Zafar-Lab / Margaret

Metric learning-based graph-partitioned trajectory inference from single-cell data
MIT License
11 stars 5 forks source link

AttributeError: module 'virtualenv.create.via_global_ref.builtin.cpython.mac_os' has no attribute 'CPython2macOsFramework #36

Open Rohit-Satyam opened 1 year ago

Rohit-Satyam commented 1 year ago

While creating environment I get the following error: Can you please help?

pipenv install
Creating a virtualenv for this project...
Pipfile: /home/subudhak/Documents/zena_scrnaseq_singleR/extra_analysis_June2023/Margaret/Pipfile
Using /usr/bin/python3.8 (3.8.10) to create virtualenv...
⠏ Creating virtual environment...AttributeError: module 'virtualenv.create.via_global_ref.builtin.cpython.mac_os' has no attribute 'CPython2macOsFramework'

✘ Failed creating virtual environment
[pipenv.exceptions.VirtualenvCreationException]: 
Failed to create virtual environment.
Rohit-Satyam commented 1 year ago

Hi I tried installation of individual dependencies for Margaret but there seems to be conflict between the packages used by Margaret and additional packages used in the tutorial. Truth be told, it has become a nightmare and it's been over 4 days and I am unable to figure out what should be done. Besides, your Dockerfile is empty (please remove it in next update or populate it, that would be helpful).
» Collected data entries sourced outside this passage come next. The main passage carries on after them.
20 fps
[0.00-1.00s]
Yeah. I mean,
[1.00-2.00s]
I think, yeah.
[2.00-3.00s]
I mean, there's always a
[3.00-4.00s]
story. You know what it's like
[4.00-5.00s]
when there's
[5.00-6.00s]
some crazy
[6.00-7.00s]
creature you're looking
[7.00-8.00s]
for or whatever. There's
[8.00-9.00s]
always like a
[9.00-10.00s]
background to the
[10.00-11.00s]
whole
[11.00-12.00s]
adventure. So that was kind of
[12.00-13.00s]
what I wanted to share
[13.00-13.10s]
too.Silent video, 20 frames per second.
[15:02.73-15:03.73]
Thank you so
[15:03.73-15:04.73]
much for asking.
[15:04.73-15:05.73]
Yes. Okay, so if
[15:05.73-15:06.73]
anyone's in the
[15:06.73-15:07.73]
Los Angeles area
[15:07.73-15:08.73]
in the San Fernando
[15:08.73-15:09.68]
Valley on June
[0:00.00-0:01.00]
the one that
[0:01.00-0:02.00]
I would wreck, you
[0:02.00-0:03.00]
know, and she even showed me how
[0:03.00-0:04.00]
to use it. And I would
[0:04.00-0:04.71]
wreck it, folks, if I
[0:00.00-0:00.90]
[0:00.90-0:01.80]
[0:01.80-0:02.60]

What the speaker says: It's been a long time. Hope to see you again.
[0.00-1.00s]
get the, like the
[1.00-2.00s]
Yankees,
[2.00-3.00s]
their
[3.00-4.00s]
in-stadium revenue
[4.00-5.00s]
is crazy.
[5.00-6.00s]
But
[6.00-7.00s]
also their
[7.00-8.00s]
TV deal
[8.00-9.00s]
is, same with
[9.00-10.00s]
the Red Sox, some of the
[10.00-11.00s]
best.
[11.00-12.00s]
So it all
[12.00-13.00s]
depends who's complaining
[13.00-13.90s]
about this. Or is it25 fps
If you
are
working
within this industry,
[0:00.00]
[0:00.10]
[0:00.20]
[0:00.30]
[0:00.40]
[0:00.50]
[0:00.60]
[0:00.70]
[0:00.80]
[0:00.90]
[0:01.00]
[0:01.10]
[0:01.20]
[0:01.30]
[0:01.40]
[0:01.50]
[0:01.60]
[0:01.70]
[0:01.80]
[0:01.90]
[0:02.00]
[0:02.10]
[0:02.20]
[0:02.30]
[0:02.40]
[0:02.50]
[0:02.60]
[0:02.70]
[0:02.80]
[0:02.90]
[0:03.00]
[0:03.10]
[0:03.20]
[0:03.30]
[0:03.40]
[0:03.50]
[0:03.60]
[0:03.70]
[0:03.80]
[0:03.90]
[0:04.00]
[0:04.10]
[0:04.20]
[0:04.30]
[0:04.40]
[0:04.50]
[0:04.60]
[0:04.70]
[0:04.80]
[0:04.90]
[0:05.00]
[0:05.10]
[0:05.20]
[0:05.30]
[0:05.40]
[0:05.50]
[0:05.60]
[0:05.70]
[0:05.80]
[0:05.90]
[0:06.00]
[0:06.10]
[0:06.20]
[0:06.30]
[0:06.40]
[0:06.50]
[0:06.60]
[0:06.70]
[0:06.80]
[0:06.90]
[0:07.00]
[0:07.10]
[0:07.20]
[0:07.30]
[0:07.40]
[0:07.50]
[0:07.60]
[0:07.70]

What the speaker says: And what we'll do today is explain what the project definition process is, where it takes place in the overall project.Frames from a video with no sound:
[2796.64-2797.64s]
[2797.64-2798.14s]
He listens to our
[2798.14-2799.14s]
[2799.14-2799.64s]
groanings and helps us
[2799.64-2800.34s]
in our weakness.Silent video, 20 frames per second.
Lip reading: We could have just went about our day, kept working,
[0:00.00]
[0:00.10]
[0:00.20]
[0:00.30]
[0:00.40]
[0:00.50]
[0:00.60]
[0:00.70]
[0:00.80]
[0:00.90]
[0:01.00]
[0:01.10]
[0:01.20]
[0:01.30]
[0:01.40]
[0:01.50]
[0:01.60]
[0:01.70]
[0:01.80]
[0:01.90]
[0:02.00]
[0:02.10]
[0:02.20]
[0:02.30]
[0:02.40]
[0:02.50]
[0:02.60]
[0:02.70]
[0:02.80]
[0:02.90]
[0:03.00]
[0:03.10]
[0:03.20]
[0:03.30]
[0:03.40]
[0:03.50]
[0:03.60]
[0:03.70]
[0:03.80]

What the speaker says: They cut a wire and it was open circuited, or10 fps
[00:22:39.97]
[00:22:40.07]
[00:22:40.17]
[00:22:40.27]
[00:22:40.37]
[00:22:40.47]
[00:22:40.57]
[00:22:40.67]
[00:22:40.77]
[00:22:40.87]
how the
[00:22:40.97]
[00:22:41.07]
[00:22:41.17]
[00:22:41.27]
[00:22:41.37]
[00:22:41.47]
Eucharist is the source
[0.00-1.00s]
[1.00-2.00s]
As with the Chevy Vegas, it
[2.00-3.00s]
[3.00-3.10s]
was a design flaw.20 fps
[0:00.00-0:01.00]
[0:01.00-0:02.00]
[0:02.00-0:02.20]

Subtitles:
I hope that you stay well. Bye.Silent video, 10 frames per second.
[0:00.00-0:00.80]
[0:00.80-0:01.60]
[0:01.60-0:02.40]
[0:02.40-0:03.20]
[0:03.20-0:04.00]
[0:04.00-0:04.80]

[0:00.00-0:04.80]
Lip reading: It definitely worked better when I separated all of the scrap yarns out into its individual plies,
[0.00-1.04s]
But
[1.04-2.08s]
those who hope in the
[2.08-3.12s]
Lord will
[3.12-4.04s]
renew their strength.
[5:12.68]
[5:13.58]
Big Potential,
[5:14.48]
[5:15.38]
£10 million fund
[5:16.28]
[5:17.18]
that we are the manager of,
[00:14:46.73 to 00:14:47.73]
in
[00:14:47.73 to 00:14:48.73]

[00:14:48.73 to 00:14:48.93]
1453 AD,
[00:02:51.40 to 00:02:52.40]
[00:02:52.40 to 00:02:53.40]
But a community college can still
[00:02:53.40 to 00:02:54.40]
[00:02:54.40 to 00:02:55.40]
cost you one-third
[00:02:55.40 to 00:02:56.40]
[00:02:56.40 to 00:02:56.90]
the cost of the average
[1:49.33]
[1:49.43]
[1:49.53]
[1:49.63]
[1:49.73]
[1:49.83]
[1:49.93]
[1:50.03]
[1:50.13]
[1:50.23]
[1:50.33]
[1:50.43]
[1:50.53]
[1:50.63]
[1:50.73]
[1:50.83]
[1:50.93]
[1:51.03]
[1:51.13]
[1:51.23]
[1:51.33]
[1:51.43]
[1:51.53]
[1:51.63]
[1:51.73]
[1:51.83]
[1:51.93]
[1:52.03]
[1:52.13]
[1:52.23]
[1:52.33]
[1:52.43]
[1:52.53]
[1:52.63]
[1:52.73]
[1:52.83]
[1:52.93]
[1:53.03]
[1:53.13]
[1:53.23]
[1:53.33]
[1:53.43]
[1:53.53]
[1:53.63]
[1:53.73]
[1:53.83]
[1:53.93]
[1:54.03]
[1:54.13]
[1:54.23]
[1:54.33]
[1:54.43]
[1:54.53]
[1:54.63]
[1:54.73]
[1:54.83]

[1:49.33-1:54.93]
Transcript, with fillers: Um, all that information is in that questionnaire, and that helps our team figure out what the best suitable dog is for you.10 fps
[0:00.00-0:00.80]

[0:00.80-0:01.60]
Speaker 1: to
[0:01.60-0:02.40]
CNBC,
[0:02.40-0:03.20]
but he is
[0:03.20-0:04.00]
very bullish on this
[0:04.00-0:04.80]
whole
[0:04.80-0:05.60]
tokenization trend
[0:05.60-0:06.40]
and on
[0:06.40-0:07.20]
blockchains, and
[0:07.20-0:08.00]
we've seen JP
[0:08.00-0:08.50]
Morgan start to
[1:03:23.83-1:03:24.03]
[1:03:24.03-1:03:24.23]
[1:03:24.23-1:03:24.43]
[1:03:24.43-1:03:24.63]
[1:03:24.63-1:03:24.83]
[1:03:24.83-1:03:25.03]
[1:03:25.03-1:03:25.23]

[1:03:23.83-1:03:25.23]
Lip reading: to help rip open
Rohit-Satyam commented 1 year ago

Currently managing the dependencies like this:

mamba create -n margaret -c conda-forge -c bioconda -c hcc -c grst c-blosc2 click cython dca gprofiler-official hnswlib jupyter notebook leidenalg louvain matplotlib  mygene msgpack-python numpy numexpr pandas phate phenograph pybind11 pygam python-igraph pytorch scanpy scikit-learn scipy sh termcolor tqdm umap-learn -y

mamba activate margaret 
pip install palantir #Note:  It downgrades pandas 2.0.3 to 1.5.8
pip install magic-impute ## install this package using pip coz the high priority channel conda-forge otherwise download wrong magic package

Edit 1: I think from utils.util import run_pca here must be changed to from margaret.utils.util import run_pca when user is running the notebook from git cloned Margaret directory because it is not straightforward for first timers to know if run_pca is a function of utils package.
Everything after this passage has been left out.